Lucky Luke

J'irai comme un cheval fou

Affiche Lucky Luke

Grand fan de Lucky Luke devant l’éternel, James Huth était le réalisateur idéal pour porter à l’écran le personnage de Morris et Goscinny. Serial Lover, Brice De Nice et Hellphone : trois films mal aimés (du public, de la critique ou les deux) qui témoignaient déjà d’un amour sans borne pour les univers colorés aux confins de la bande dessinée et du cartoon, sans jamais délaisser la profondeur de leurs personnages.

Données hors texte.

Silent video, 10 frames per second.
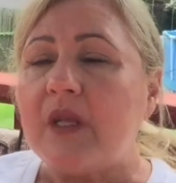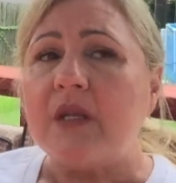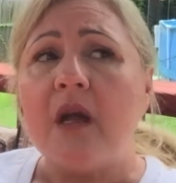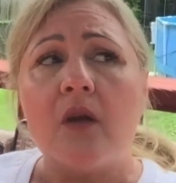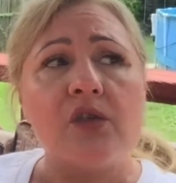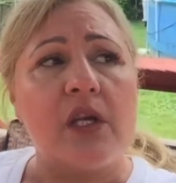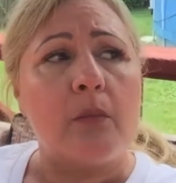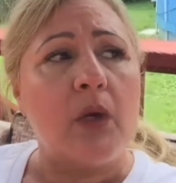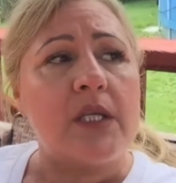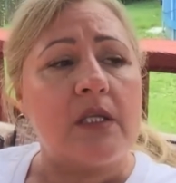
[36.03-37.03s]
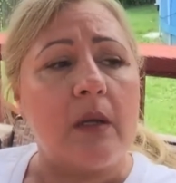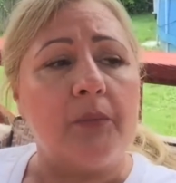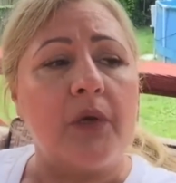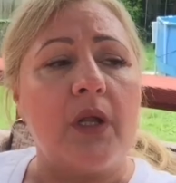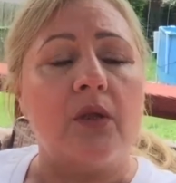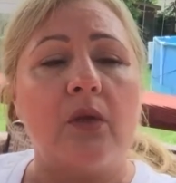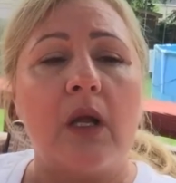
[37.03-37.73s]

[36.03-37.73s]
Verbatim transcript: Ya los árboles están poniendo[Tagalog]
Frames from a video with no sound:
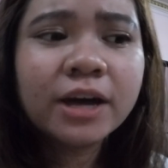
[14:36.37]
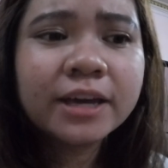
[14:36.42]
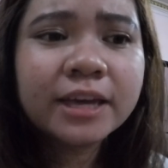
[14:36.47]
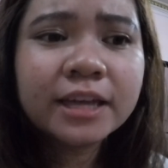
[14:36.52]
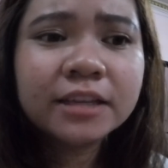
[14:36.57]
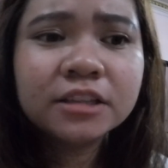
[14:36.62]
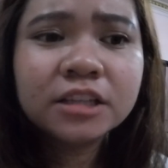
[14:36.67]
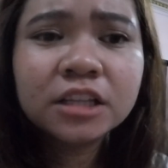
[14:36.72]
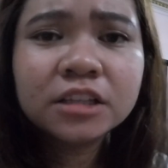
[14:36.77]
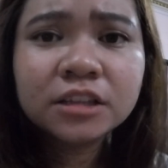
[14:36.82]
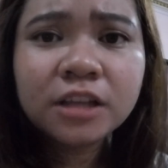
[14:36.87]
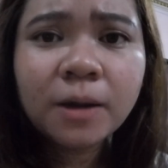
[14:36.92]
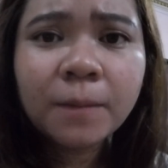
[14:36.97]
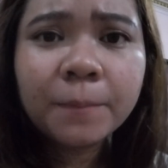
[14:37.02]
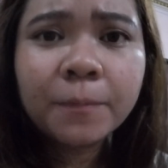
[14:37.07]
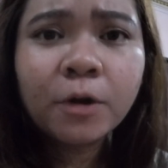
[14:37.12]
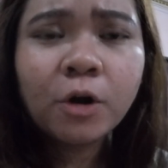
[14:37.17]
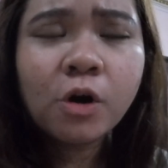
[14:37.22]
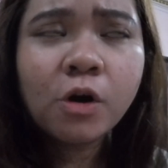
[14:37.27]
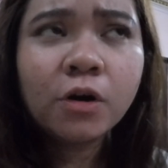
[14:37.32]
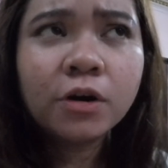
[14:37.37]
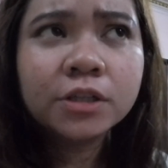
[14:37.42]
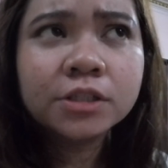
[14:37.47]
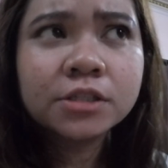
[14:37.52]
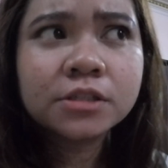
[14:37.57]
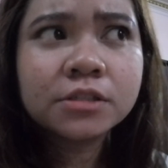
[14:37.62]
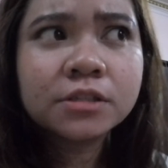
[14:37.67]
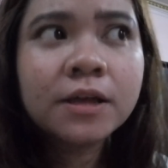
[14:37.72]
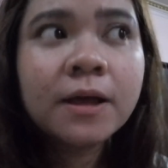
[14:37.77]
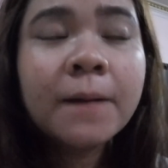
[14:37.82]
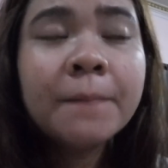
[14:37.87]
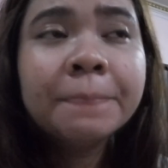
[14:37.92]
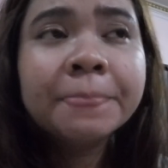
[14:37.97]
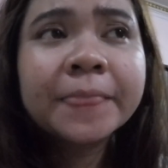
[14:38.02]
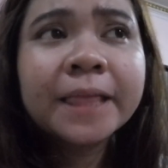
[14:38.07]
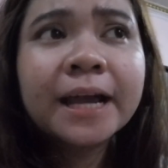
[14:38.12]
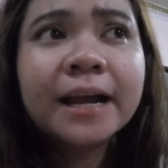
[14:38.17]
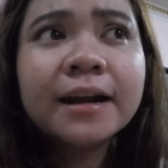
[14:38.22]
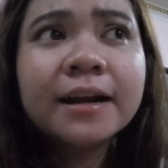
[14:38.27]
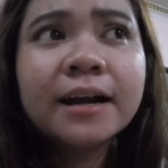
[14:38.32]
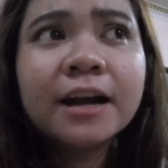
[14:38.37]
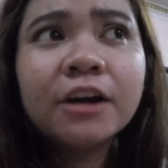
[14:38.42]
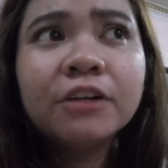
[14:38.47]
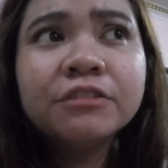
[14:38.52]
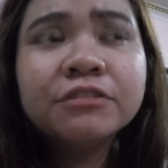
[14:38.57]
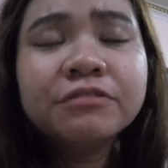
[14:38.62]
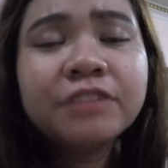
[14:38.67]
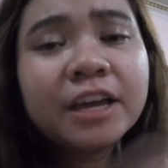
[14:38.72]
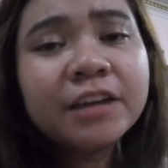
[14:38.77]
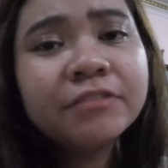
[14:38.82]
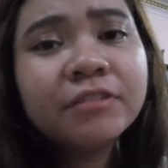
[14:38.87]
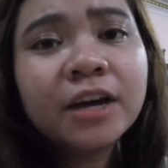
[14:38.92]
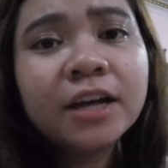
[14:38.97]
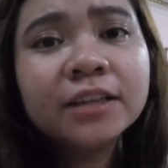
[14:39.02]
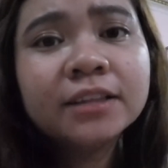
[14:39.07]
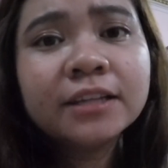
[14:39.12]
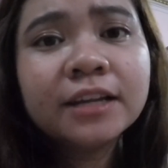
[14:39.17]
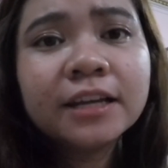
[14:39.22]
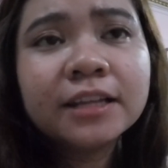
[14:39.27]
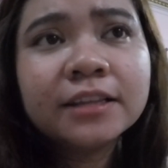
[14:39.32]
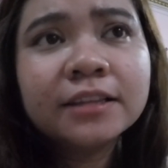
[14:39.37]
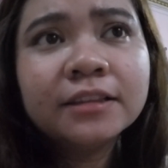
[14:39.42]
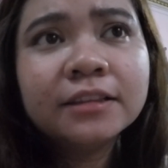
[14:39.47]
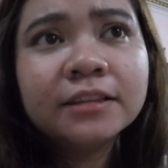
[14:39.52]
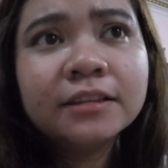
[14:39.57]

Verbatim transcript: Again, the top cost around 500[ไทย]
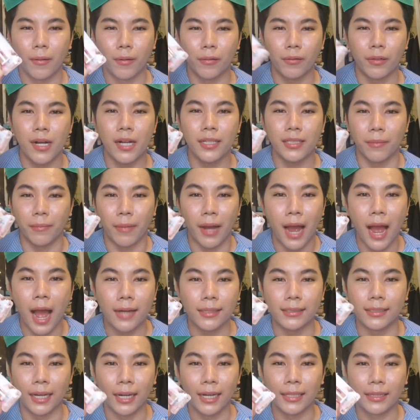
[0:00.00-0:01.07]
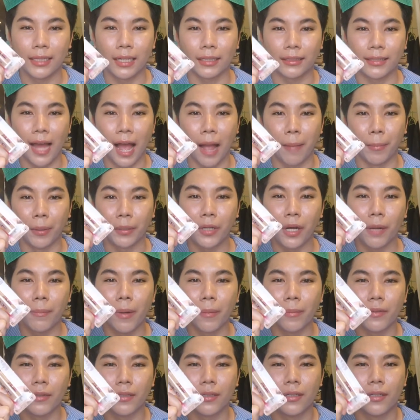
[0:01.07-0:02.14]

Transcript: เครื่องสำอางหรืออะไรต่างๆ มันก็แบบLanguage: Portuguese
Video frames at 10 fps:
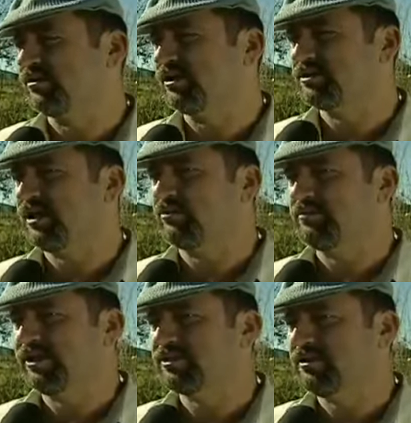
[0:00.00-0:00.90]
Então nós
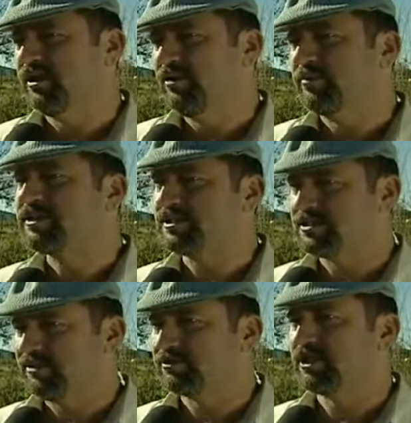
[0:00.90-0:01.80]
realmente
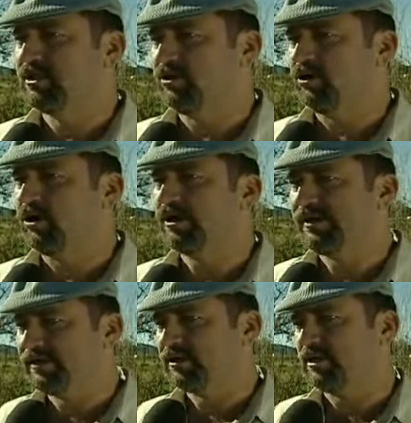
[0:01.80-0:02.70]
precisamos que
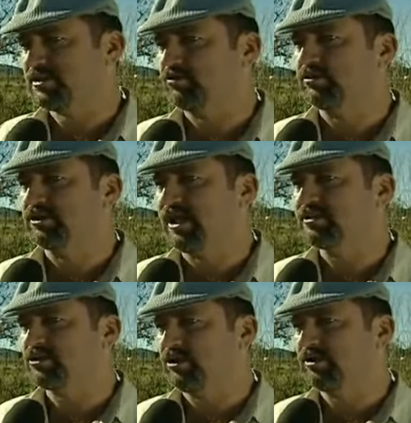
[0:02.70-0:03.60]
olhem, as
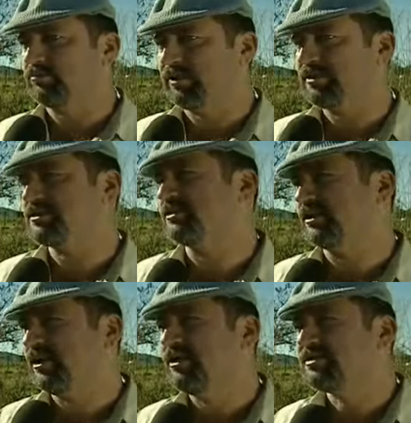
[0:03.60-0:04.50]
autoridades olhem para
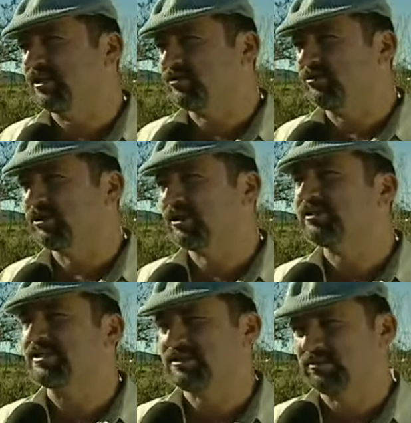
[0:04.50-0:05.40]
esse setor que
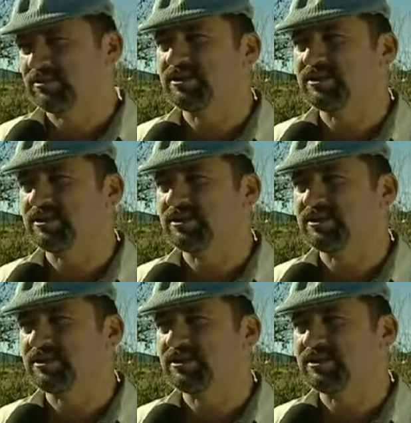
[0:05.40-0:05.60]
está sendo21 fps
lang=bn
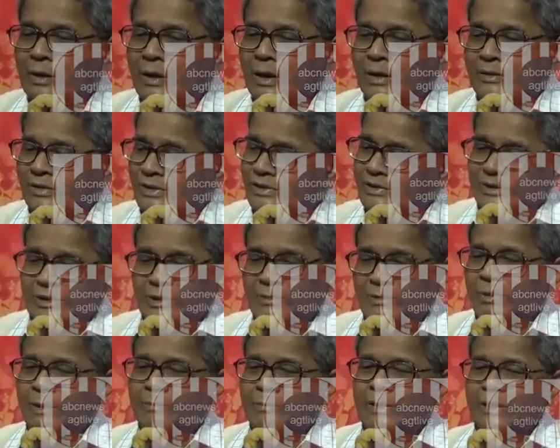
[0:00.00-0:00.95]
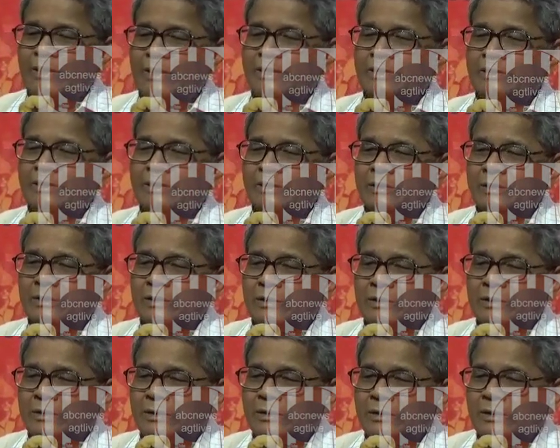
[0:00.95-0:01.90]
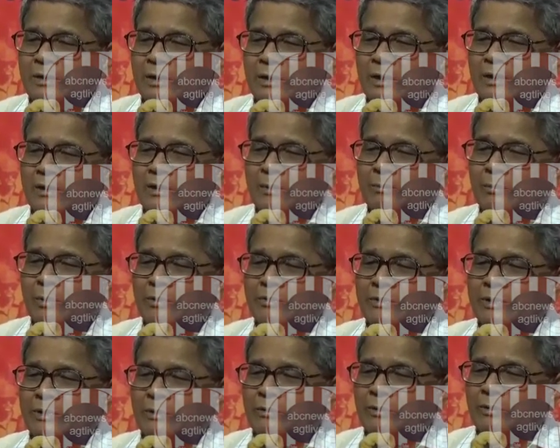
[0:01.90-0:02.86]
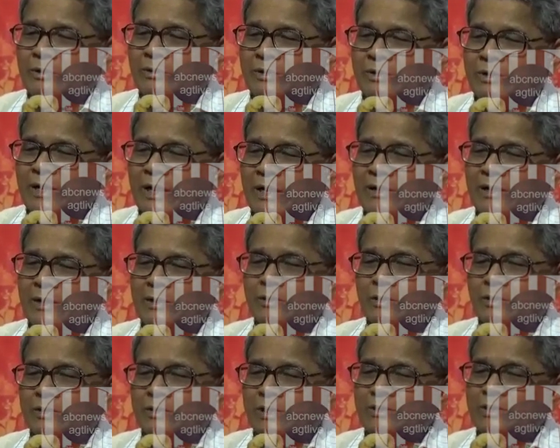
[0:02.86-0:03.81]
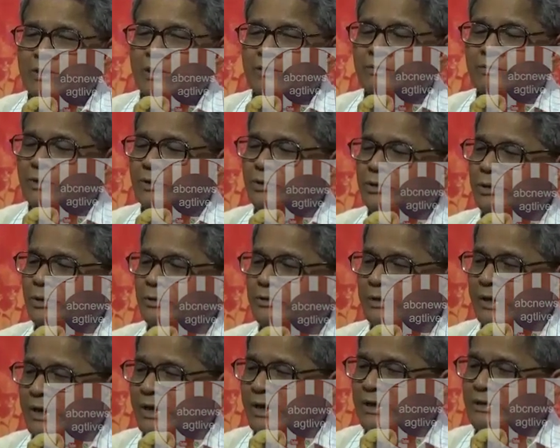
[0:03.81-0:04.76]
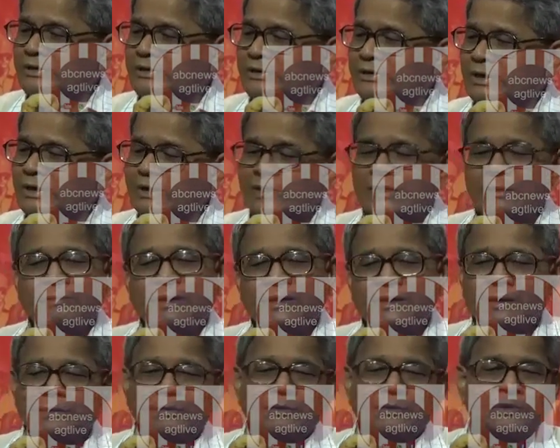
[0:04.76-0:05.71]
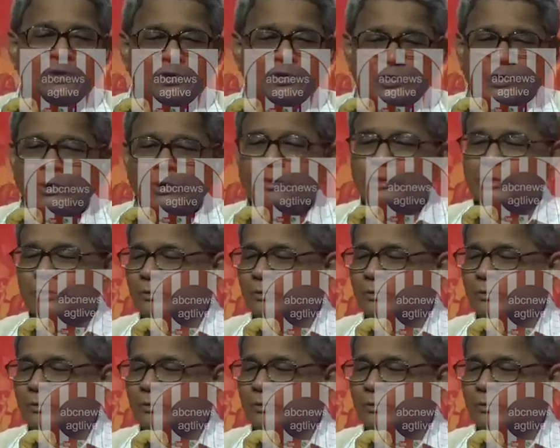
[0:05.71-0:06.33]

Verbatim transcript: আর নিশ্চিতভাবেই এটা বলতে কোনো দ্বিধা নেই দশ হাজার তিনশো তেইশ এটা মাথার মধ্যে ছিল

Ainsi, l’adepte de la Casse était mis face à son propre ridicule après une première partie célébrant faussement la superficialité tandis que les ados  frimeurs accros aux portables finissaient tous par crever en ne laissant en vie que trois amis au cœur pur…

Derrière l’enrobage bariolé et parfois hystérique du cinéaste se cache toujours un amour indéfectible pour des héros fragiles dont les choix guident constamment le récit. Les films de James Huth, aussi maladroits qu'ils puissent être (certains gags tombent souvent à plat, la structure narrative flanche parfois, des effets de style trop poussifs plombent l’émotion qu’ils sont censés évoquer…), n’en transpirent pas moins à chaque plan de vrais désirs de mise en scène qui en remontrent à bon nombre de réalisateurs franchouillards pour qui comédie rime avec paresse et cynisme. Pas question de reproduire ici les erreurs de l’atroce adaptation des Daltons avec Eric & Ramzy. Epaulé par un Jean Dujardin réellement impliqué dans ce que certains jugeront rapidement comme un véhicule promo à sa gloire, James Huth prend le parti de n’adapter aucune histoire particulière, construisant son scénario à partir de ses propres idées dans le seul but de creuser la personnalité de son poor lonesome cowboy. Si l’on retrouvera bien quelques figures légendaires comme Billy The Kid, Jessy James, Calamity Janes ou Pat Poker (tous admirablement campés, iconiques en diable et hilarants), la star du film reste Lucky Luke lui-même. Pas de Daltons en guise d’éternels nemesis ni de Rantanplan. Seuls les dilemmes intérieurs du shérif qui tire plus vite que son ombre comptent. Qui est-il ? D’où vient-il ? Pourquoi ne tue-t-il jamais ? Plus simplement : pourquoi est-il une légende ?


Lucky Luke
 

Parce qu’une figure intouchable et imbattable est par essence immortelle (le héros est systématiquement capable de désarmer ses ennemis), Huth a compris qu’il lui fallait un adversaire capable de la détruire de l’intérieur pour consolider la dramaturgie de son histoire. En nous révélant dans le pré-générique (hélas expéditif) comment John Luke a obtenu son surnom de Lucky Luke, le réalisateur choisit de remonter aux origines de la légende de l’ouest pour mieux l’égratigner par la suite. Rien de surprenant à ce que l’apparition du gang des tricheurs se fasse dans le reflet d’un verre d’eau dans lequel se dilue de la peinture. Dans un même mouvement, Huth lie Sergio Leone (plan sublime de pur western : univers codifié et mythologique du récit), l’émotion qui va en découler (le rouge couleur du sang qui imprègnera le massacre traumatisant) et les origines du héros (c’est une indienne qui peint, l’amorce du plan nous dévoile Luke déguisé en indien avec des peintures de guerre), débouchant sur ce que ces figures vont finir par incarner (peinture = dessin = bande dessinée  = univers décalé et coloré détournant les codes du genre).
La première partie du métrage va d’ailleurs mettre un point d’honneur à appuyer la dimension iconique de son héros tel qu’il est perçu dans l’inconscient collectif : reprise du fameux plan qui ornait chaque 4ème de couverture, arrivée à Daisy Town présentée sur une peinture recouvrant un décor tout en le prolongeant (superposition de la fiction à la réalité), détournement du logo ornant les collines d’Hollywood…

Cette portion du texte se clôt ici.